Page MenuHomePhabricator

Error when using multi arch build on gitlab with blubber and kokkuri
Open, Needs TriagePublic

Description

Trying to build a multi-arch elasticsearch image (linux/amd64 linux/arm64) for developers working on CirrusSearch I encountered the following error:

#12 [linux/arm64 2/5] RUN (getent group "1000" || groupadd -o -g "1000" -r "elasticsearch") && (getent passwd "1000" || useradd -l -o -m -d "/home/elasticsearch" -r -g "1000" -u "1000" "elasticsearch") && mkdir -p "/usr/share/elasticsearch" && chown "1000":"1000" "/usr/share/elasticsearch" && mkdir -p "/opt/lib" && chown "1000":"1000" "/opt/lib"
#0 1.207 standard_init_linux.go:219: exec user process caused: exec format error
#12 ERROR: process "/bin/sh -c (getent group \"$LIVES_GID\" || groupadd -o -g \"$LIVES_GID\" -r \"$LIVES_AS\") && (getent passwd \"$LIVES_UID\" || useradd -l -o -m -d \"/home/$LIVES_AS\" -r -g \"$LIVES_GID\" -u \"$LIVES_UID\" \"$LIVES_AS\") && mkdir -p \"/usr/share/elasticsearch\" && chown \"$LIVES_UID\":\"$LIVES_GID\" \"/usr/share/elasticsearch\" && mkdir -p \"/opt/lib\" && chown \"$LIVES_UID\":\"$LIVES_GID\" \"/opt/lib\"" did not complete successfully: exit code: 1
#11 [linux/amd64 2/5] RUN (getent group "1000" || groupadd -o -g "1000" -r "elasticsearch") && (getent passwd "1000" || useradd -l -o -m -d "/home/elasticsearch" -r -g "1000" -u "1000" "elasticsearch") && mkdir -p "/usr/share/elasticsearch" && chown "1000":"1000" "/usr/share/elasticsearch" && mkdir -p "/opt/lib" && chown "1000":"1000" "/opt/lib"
#11 1.161 elasticsearch:x:1000:
#11 1.164 elasticsearch:x:1000:1000::/usr/share/elasticsearch:/bin/bash
#11 DONE 1.2s

which seems to suggest that the gitlab runner is not able to emulate the arm64 arch.
Full build: https://gitlab.wikimedia.org/repos/search-platform/cirrussearch-elasticsearch-image/-/jobs/89862

Locally the arm64 does seem to be built properly with blubber using buildx and after installing tonistiigi/binfmt:

docker run --privileged --rm tonistiigi/binfmt --install all
docker buildx build --platform=linux/arm64 --target devel --tag docker-registry.wikimedia.org/repos/search-platform/cirrussearch-elasticsearch-image:mylocalbuild  -f .pipeline/blubber.yaml .
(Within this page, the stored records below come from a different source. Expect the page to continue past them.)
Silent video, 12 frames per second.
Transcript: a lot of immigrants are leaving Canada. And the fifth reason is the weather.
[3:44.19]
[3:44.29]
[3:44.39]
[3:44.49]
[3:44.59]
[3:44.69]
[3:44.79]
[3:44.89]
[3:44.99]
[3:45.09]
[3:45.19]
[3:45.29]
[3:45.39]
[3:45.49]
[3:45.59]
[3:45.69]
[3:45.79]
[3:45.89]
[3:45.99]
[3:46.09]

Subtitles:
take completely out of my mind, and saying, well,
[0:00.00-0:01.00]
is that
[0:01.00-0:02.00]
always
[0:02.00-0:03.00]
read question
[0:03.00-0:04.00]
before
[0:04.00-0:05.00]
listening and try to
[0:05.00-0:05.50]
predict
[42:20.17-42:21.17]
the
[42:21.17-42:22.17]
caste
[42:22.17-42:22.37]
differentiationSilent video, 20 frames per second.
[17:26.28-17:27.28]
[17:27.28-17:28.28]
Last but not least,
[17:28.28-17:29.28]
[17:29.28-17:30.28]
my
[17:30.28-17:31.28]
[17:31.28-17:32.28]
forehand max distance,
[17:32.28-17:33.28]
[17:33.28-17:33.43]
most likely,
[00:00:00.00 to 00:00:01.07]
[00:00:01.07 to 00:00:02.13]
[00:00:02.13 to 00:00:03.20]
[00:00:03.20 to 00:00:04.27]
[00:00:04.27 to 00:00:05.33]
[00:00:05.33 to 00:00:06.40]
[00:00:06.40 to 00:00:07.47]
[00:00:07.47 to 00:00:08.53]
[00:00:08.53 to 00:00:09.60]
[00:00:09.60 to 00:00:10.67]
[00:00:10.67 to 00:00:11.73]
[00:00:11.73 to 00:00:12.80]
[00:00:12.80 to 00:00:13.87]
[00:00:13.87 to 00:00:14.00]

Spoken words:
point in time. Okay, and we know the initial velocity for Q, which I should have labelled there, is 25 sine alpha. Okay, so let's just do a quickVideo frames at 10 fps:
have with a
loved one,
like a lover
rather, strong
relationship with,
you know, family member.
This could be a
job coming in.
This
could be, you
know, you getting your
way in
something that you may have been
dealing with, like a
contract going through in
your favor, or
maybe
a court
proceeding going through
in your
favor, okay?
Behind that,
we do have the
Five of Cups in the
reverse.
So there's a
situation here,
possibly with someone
Looking at others builds in gitlab I believe that it's possible to build an image for arm64 looking at blubber build-frontend but it's not clear to me how this has to be setup.

I know that there might be blockers further down the road with issues like T322453 but I believe that I'm hitting an issue earlier at the build stage.

Event Timeline

@dcausse thanks for filing this.

Yes, I've been trying to get Blubber's multiplatform image published for a while now, but the problem there was related to the config of our registry's nginx frontend, a separate issue from the one you're seeing.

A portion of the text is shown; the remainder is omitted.